An open question in neuroscience is: what is the neural code? By that it is meant, how is information represented and processed in the brain. I would say that the majority of neuroscientists, especially experimentalists, don’t worry too much about this problem and implicitly assume what is called a rate code, which I will describe below. There is then a small but active group of experimentalists and theorists who are keenly interested in this question and there is a yearly conference, usually at a ski resort, devoted to the topic. I would venture to say that within this group – who use tools from statistics, Bayesian analysis, machine learning and information theory to analyze data obtained from in vivo multi-electrode recordings of neural activity in awake or sedated animals given various stimuli – there is a larger amount of skepticism towards a basic rate code than the general neural community.
For the beneficiary of the uninitiated, I will first give a very brief and elementary review of neural signaling. The brain consists of 10^11 or so neurons, which are intricately connected to one another. Each neuron has a body, called the soma, an output cable, called the axon, and input cables, called the dendrites. Axons “connect” to dendrites through synapses. Neurons signal each other with a hybrid electro-chemical scheme. The electrical part involves voltage pulses called action potentials or spikes. The spikes propagate down axons through the movement of ions across the cell membrane. When the spikes reach a synapse, they trigger a release of neurotransmitters, which diffuse across the synaptic cleft, bind to receptors on the receiving end of the synapses and induce either a depolarizing voltage pulse (excitatory signal) or a hyperpolarizing voltage pulse (inhibitory signal). In that way, spikes from a given neuron can either increase or decrease the probability of spikes in a connected neuron.
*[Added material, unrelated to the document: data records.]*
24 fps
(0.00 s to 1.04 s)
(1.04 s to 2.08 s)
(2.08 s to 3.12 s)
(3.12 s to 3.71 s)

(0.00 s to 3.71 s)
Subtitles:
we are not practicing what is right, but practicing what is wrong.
The neuroscience community is basically all in agreement that neural information is carried by the spikes. So the question of the neural code becomes: how is information coded into spikes? For example, if you look at an apple, something in the spiking pattern of the neurons in the brain is representing the apple. Does this change involve just a single neuron? This is called the grandmother cell code, from the joke that there is a single neuron in the brain that represents your grandmother. Or does it involve a population of neurons, known not surprisingly, as a population code. How did the spiking pattern change? Neurons have some background spiking rate, so do they simply spike faster when they are coding for something, or does the precise spiking pattern matter. If it is just a matter of spiking faster then this is called a rate code, since it is just the spiking rate of the neuron that contains information. If the pattern of the spikes matter then it is called a timing code.
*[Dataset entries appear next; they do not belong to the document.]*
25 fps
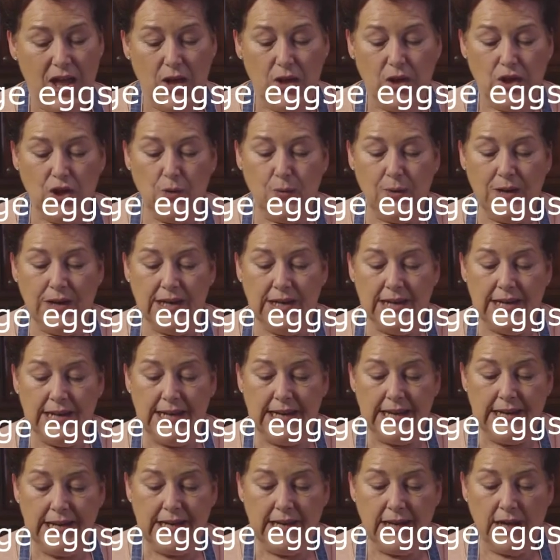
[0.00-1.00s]
You will
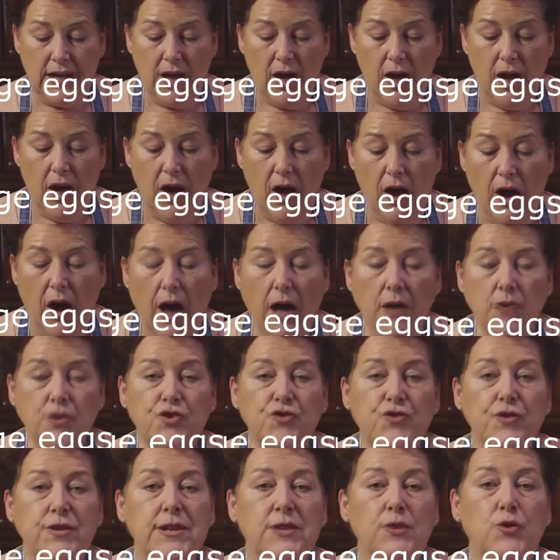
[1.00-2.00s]
need
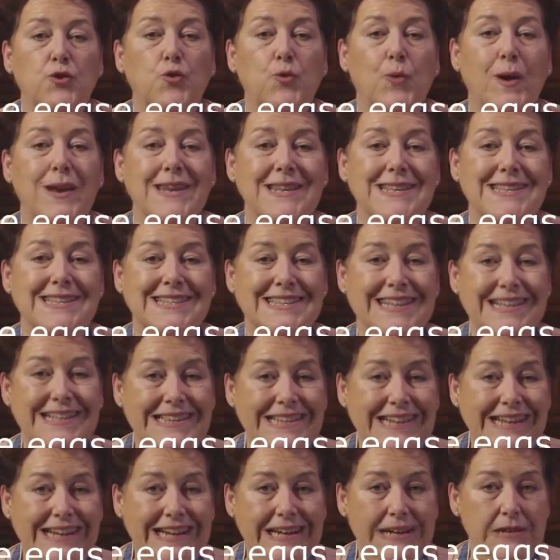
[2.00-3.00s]
120
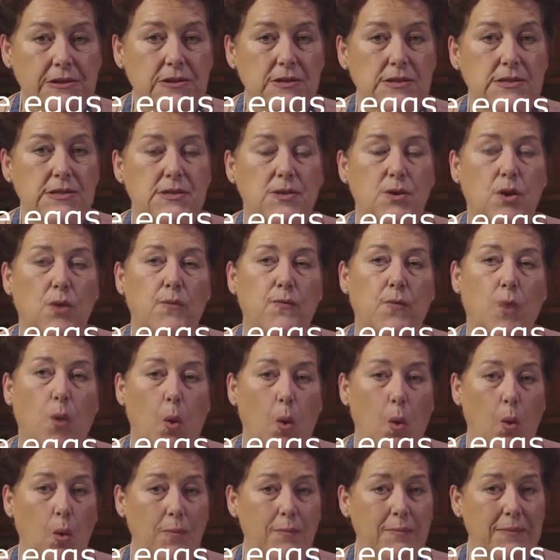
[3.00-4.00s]
centiliters of
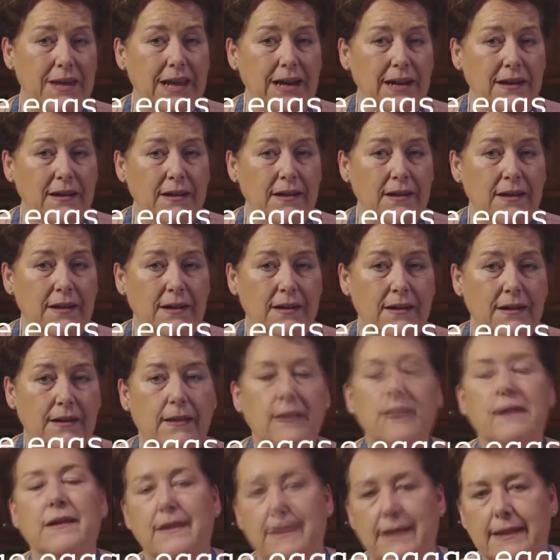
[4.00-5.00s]
whole milk.
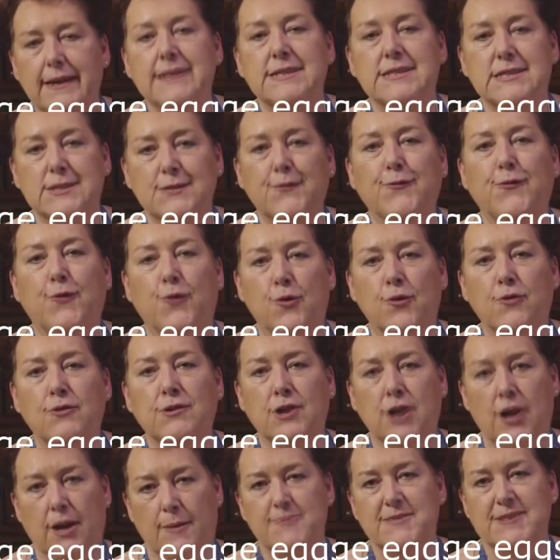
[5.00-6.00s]
It's 4
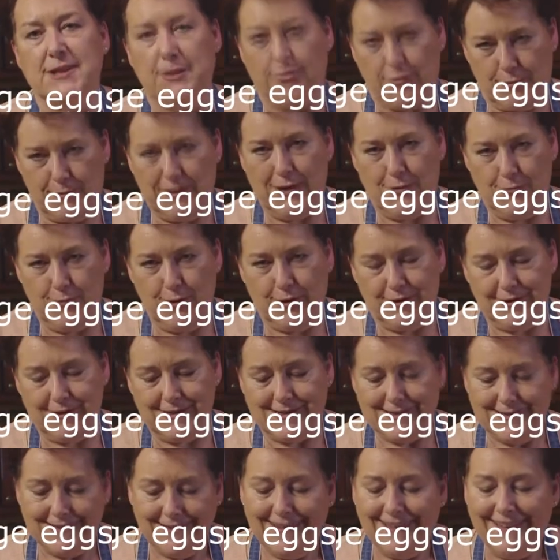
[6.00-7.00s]
cups and
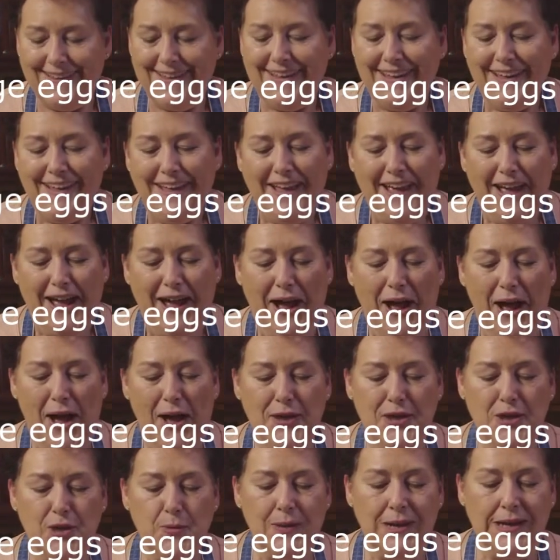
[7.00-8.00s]
3/4.
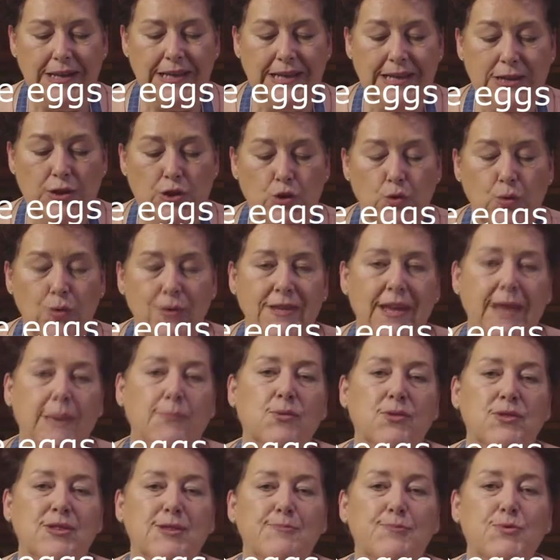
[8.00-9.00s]
You will need 2
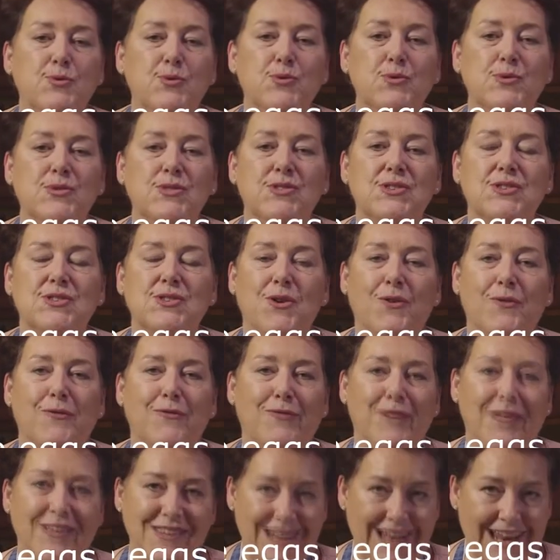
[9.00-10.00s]
tablespoons
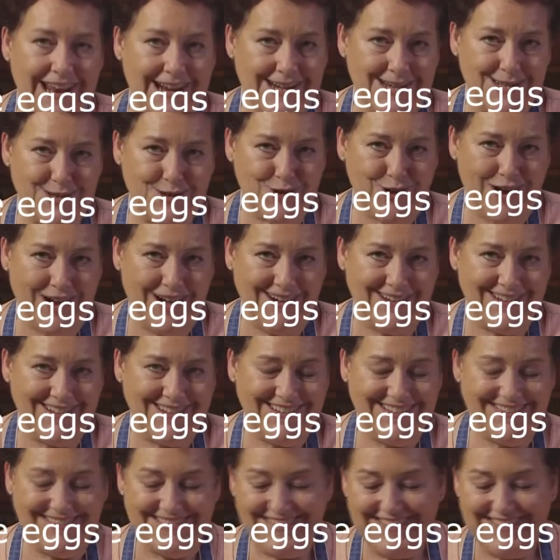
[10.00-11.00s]
of vanilla extract,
The majority of neuroscientists, especially experimentalists, implicitly assume that the brain uses a population rate code. The main reason they believe this is because in most systems neuroscience experiments, an animal will be given a stimulus, and then neurons in some brain region are recorded to see if any respond to that particular stimulus. To measure the response they often count the number of spikes in some time window, say 500 ms, and see if it exceeds some background level. What seems to be true from almost all of these experiments is that no matter how complicated a stimulus you want to try, a group of neurons can usually be found that respond to that stimulus. So, the code must involve some population of neurons and the spiking rate must increase. What is not known is which and how many neurons are involved and whether or not the timing of the spikes matter.
My sense is that the neural code is a population rate code but the population and time window change and adapt depending on context. Thus understanding the neural code is no simpler than understanding how the brain computes. In molecular biology, deciphering the genetic code ultimately led to understanding the mechanisms behind gene transcription but I think in neuroscience it may be the other way around.